AP journalists bring together interviews, data analysis and polling to put AP well ahead of other news organizations in telling the story of how Black voters delivered a Joe Biden victory.
The votes were still being tallied in several states, but there was little dispute that Black voters pushed Joe Biden into the presidential winner's column. The question was: How big of a factor were they?
Race and ethnicity writers Kat Stafford and Aaron Morrison began reporting on what Black voters said they wanted Biden to deliver once in office. Using the voices they collected as the foundation of the story, Detroit-based Stafford and New York-based Morrison teamed with data journalist Angeliki Kastanis and polling journalist Hannah Fingerhut, who infused the piece with data and voter survey findings that bolstered the narrative with hard numbers.

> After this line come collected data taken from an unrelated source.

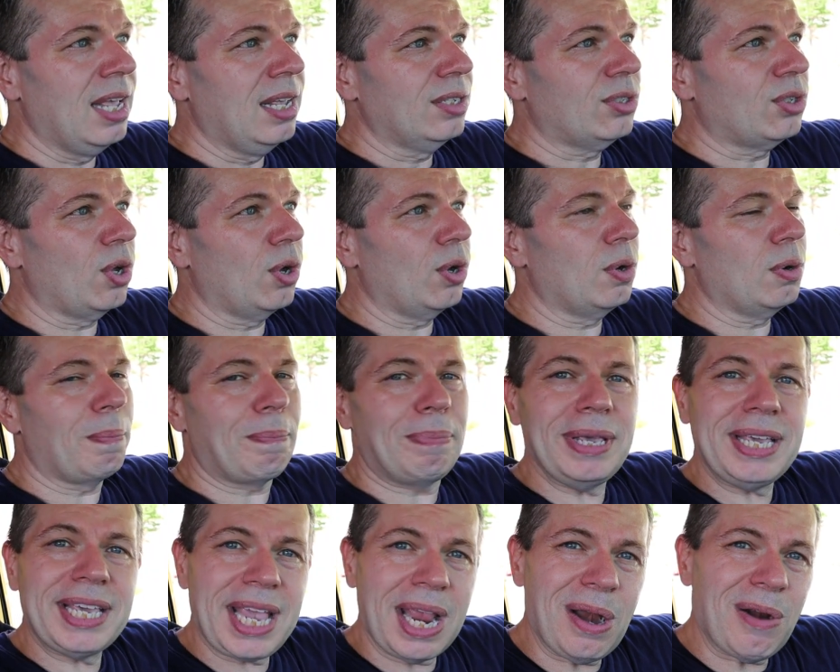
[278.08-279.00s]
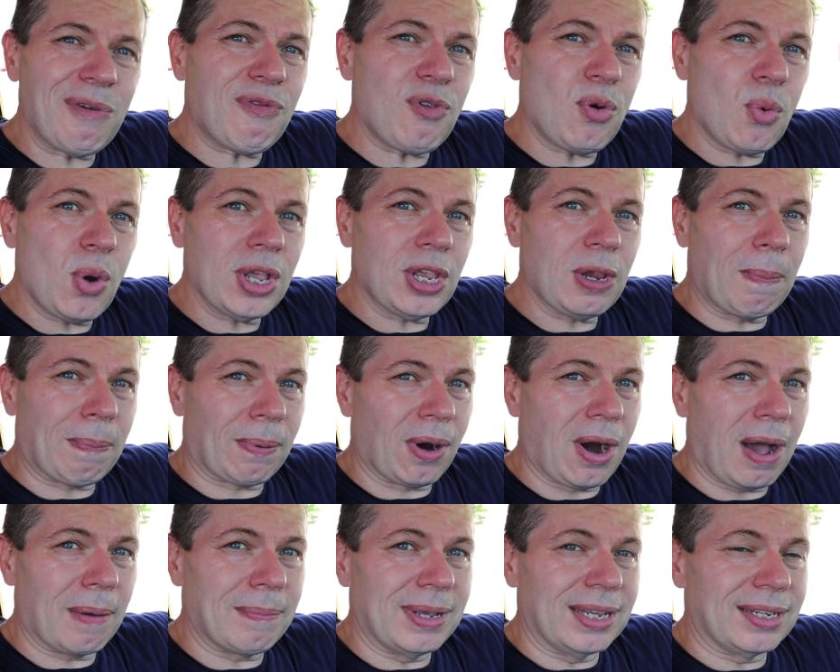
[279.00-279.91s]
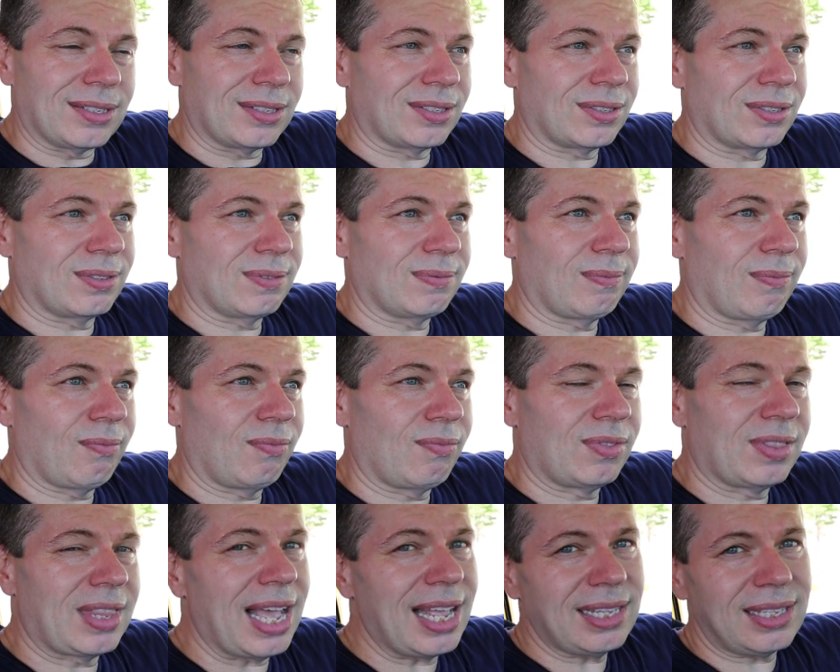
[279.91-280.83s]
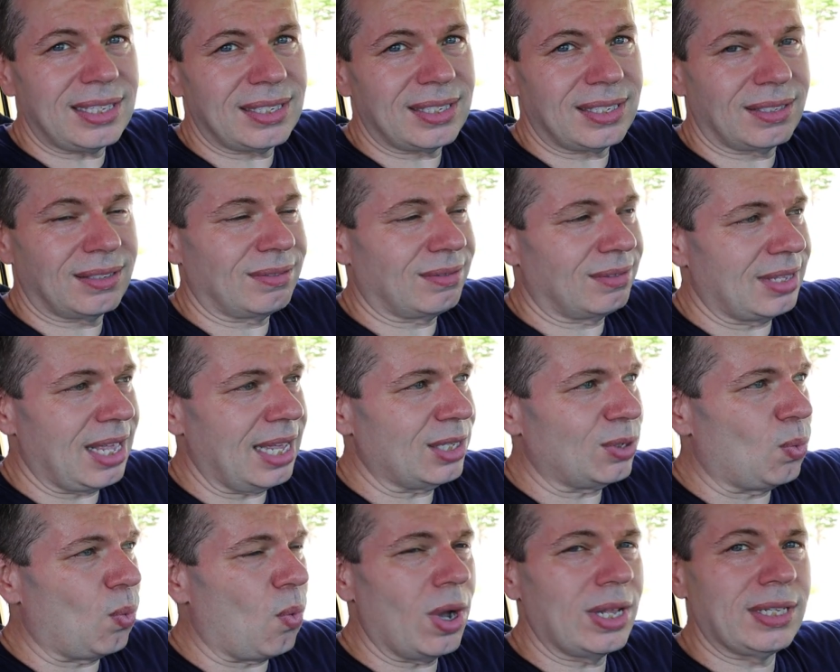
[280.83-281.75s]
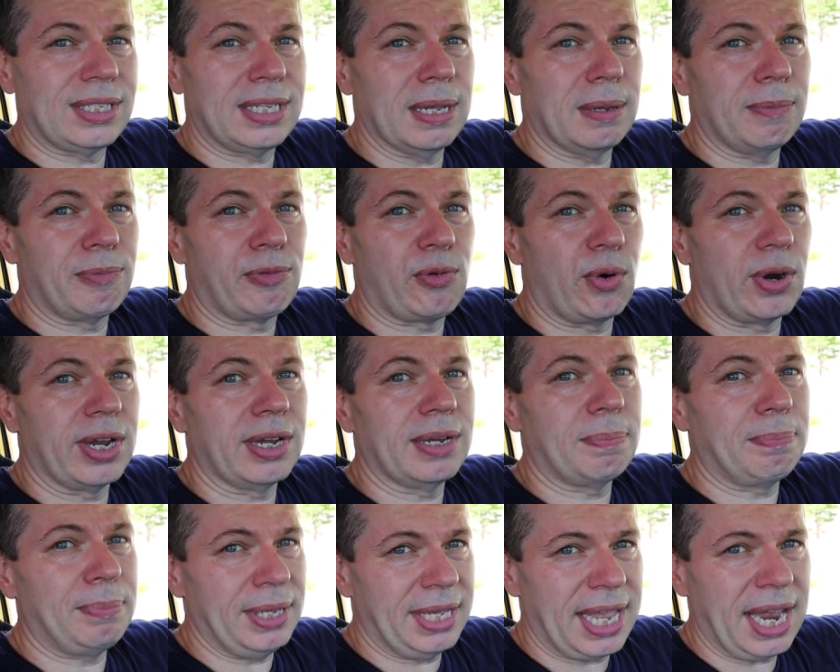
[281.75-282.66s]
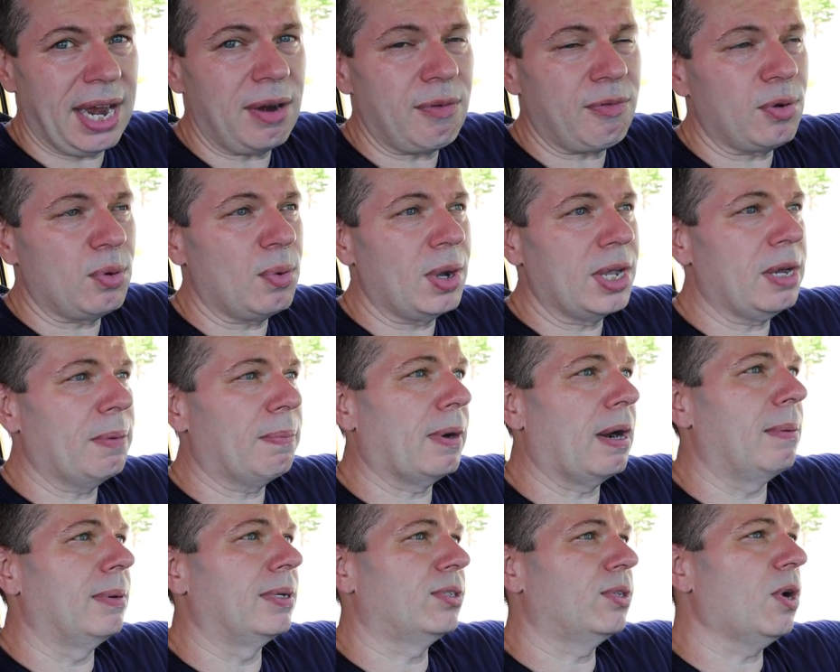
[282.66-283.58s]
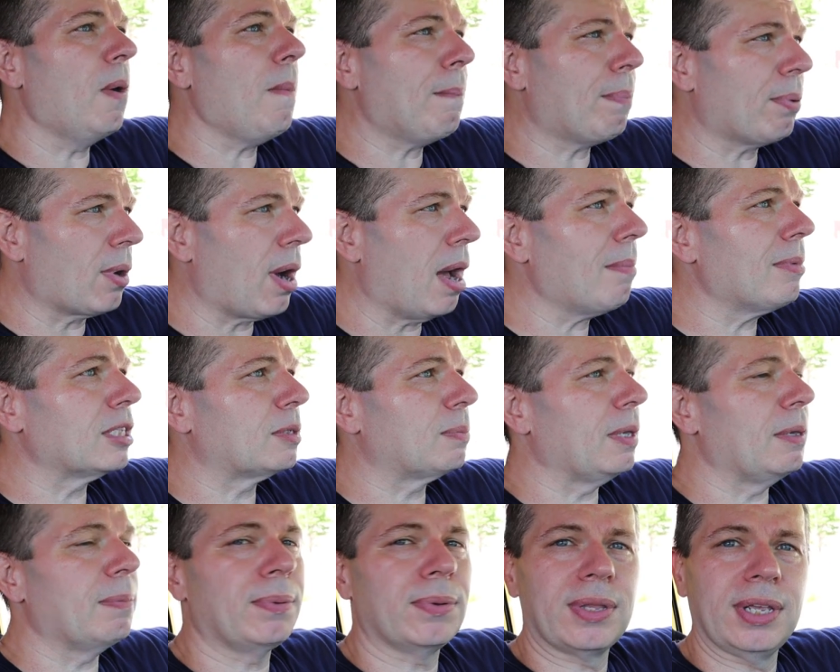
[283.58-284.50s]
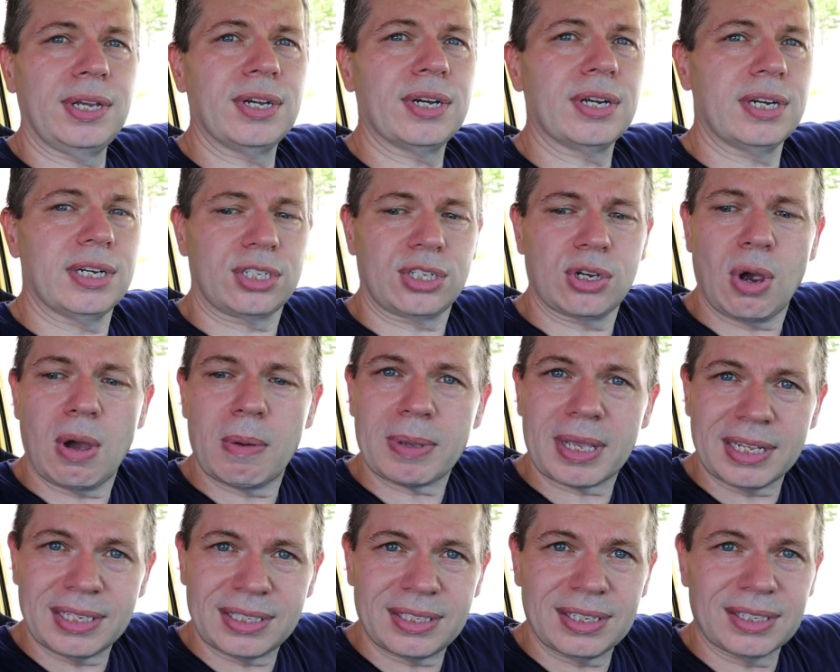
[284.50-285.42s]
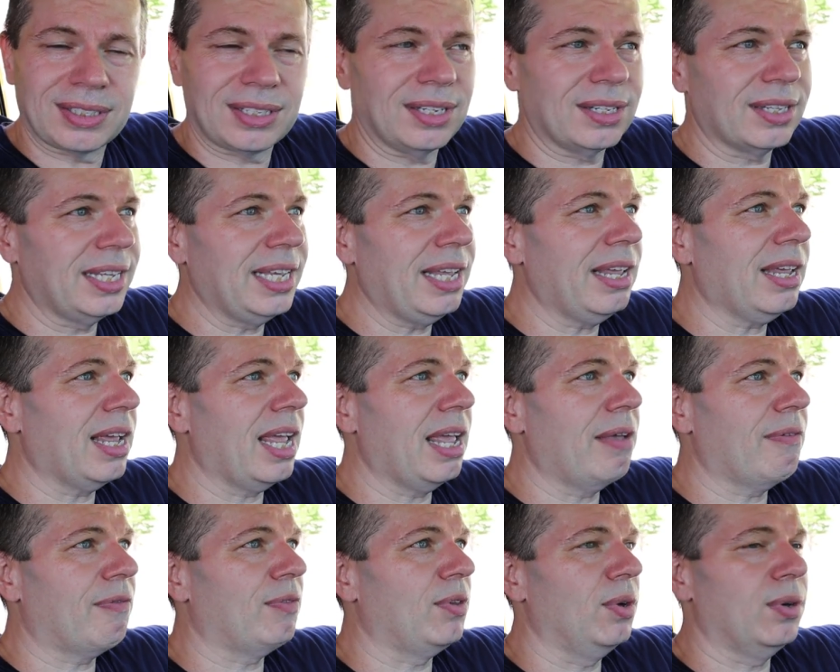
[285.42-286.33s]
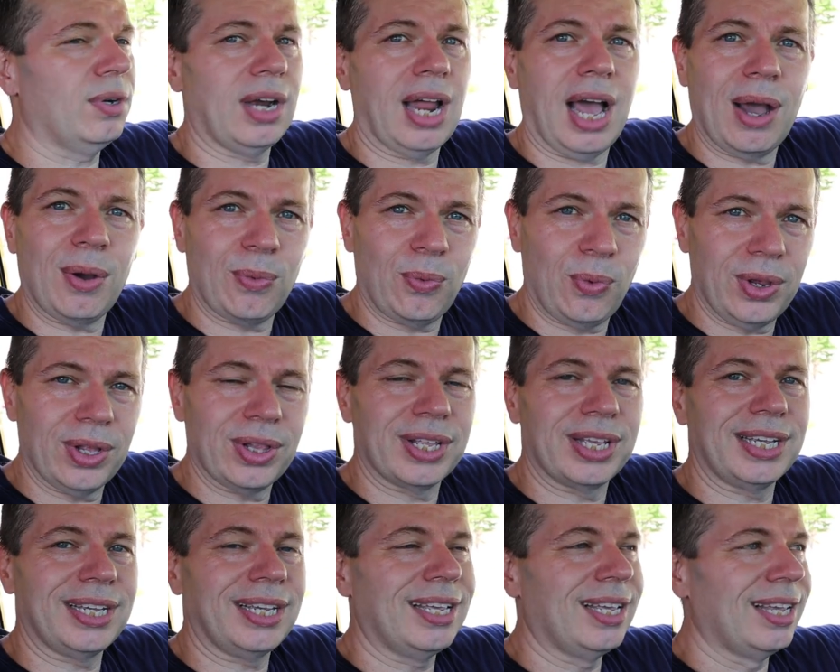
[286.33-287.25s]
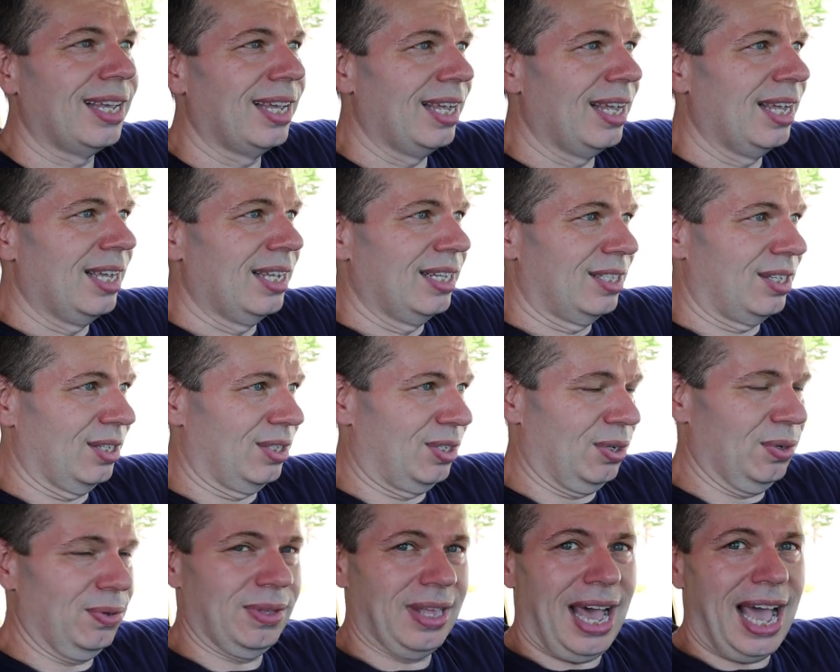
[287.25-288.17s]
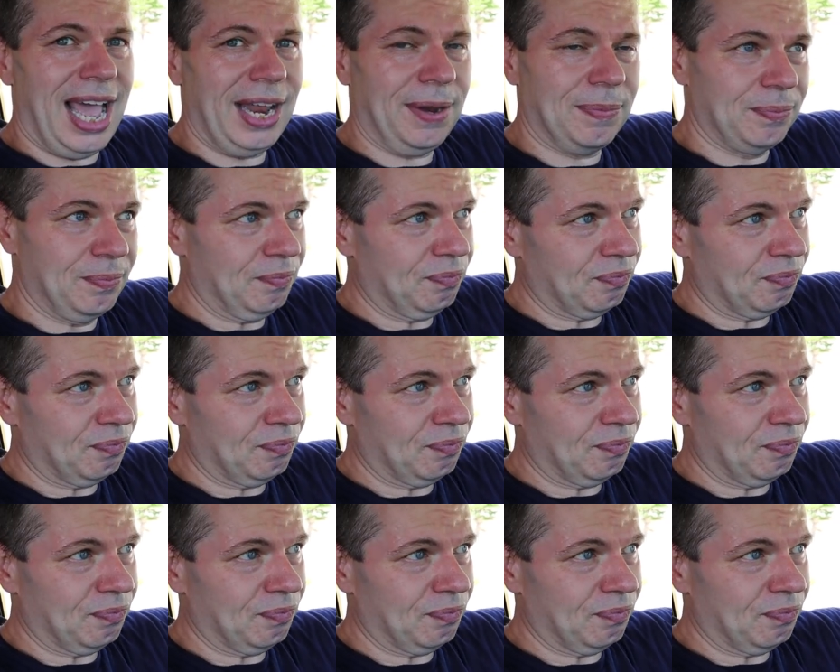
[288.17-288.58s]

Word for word: So be careful what you promise. That's that's one tip for you. Be careful what you promise. Don't promise people that you're going to show up consistently if you're not willing to do that.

Through AP VoteCast polling they found Black voters made up 11% of the national electorate, and 9 in 10 of them supported Biden. Polling suggested that tensions over Biden and his platform, particularly among progressive activists who criticized his role in the passage of federal criminal justice legislation in the 1990s, did not hurt him in the end.
The data also showed the impact Black voters had in key battleground states. For example, in Wayne County, Michigan, which includes Detroit, and in Milwaukee County, Wisconsin, Biden added to his vote totals and his margins compared to Democratic nominee Hillary Clinton in 2016. The increase in the Democratic vote in Milwaukee, about 28,000 votes, was more than the 20,000-vote lead Biden had in the state.
Black voters also had a huge impact in Georgia, which just completed a recount. At the time of publishing, Biden had added 588,600 voters in Georgia compared to Clinton’s tally in 2016. Meanwhile, Trump saw an increase of only 366,900.
Organizers and activists told Stafford and Morrison that they are now turning their efforts to holding Biden accountable for promises he made to improve health care and address economic investment, systemic racism and policing reforms.
The strategic planning, aggressive reporting and collaboration that went into the piece helped put the AP days ahead of other news organizations’ pieces on Black voters’ support of Biden. The AP story appeared on 125 news websites and had 32,000 pageviews on AP News.
For resourceful and insightful reporting and analysis on a major factor in the 2020 election, the team of Stafford, Morrison, Kastanis and Fingerhut wins this week’s Best of the States award.